Transforming Python ASTs to Optimize Comprehensions

Posted April 20, 2018; 25-30 min read

tl;dr Python comprehensions can have duplicate function calls (e.g. [foo(x) for x in ... if foo(x)]). If these function calls are expensive, we need to rewrite our comprehensions to avoid the cost of calling them multiple times. In this post, we solve this by writing a decorator that converts a function in to AST, optimizes away duplicate function calls and compiles it at runtime in ~200 lines of code.

I love list, dict and set comprehensions in Python. It’s the one feature of the language that I feel like I could point at and say “Pythonic”. It feels like the map and filter functions are really baked into the language. More than that, comprehensions stem from set theory, so they must be good, right?

In this blog post, I’ll briefly describe comprehensions, explain a performance disadvantage that I frequently face, and show you some code that mitigates this disadvantage by transforming them at runtime.

What are comprehensions

If you’re already familiar with comprehensions, feel free to skip this section! If not, I’ll provide a quick breakdown.

Essentially, comprehensions are just syntactic sugar that Python has to, quoting PEP 202, “provide a more concise way to create [lists, sets, dictionares] in situations where map() and filter() and/or nested loops would currently be used”. An example…

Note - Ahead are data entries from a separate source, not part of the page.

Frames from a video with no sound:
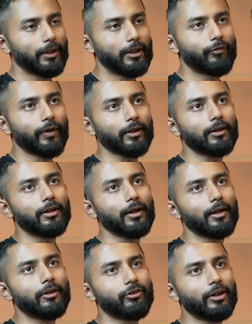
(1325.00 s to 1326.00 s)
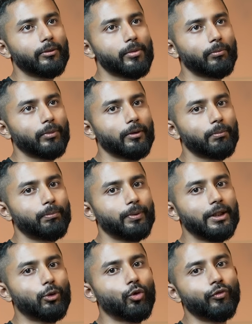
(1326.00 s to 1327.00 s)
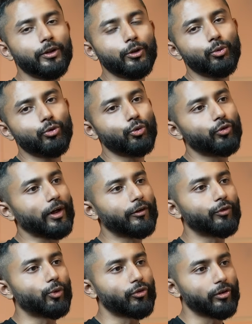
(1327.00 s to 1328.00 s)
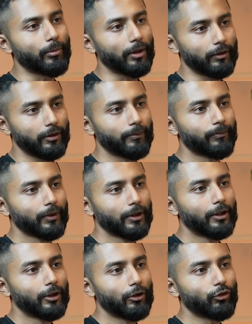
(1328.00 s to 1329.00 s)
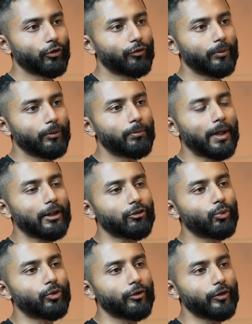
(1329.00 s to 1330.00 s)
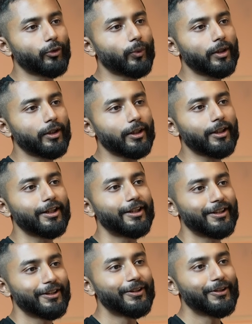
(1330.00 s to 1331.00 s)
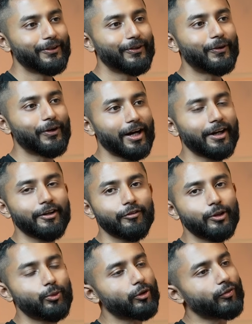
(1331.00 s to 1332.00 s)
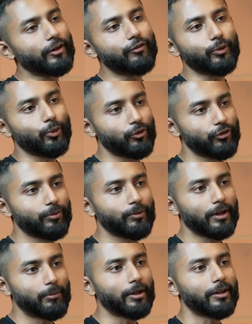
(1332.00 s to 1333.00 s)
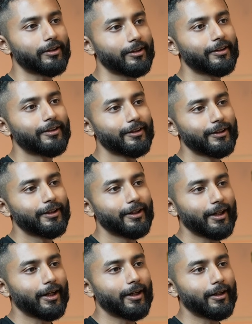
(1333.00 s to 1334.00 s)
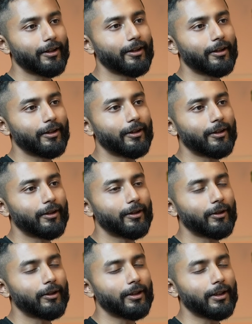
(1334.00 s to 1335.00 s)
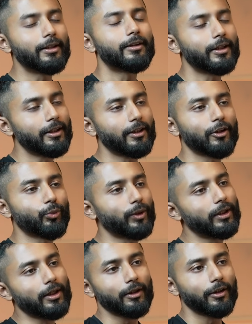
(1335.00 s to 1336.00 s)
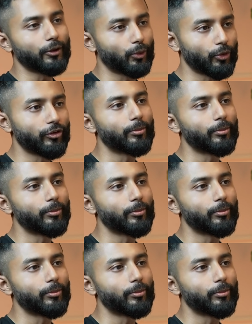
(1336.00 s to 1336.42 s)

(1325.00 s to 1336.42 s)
in fact, I still remember pre-COVID, you used to do 5 crores a month. So March 2020, our revenue was 5 crores a month. And in 3 years, we hit 100 crores a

# An example of a basic `for` loop in Python
acc = []
for y in range(100):
    if foo(y):
        acc.append(bar(y))

# And here's how you could ~~rewrite~~ simplify the above example using 
# a list comprehension
acc = [bar(y) for y in range(100) if foo(y)]

The observant Python programmer will also notice that the above can also be rewritten using the built-in map and filter methods as map(bar, filter(foo, range(100))). Anyway, back to comprehensions…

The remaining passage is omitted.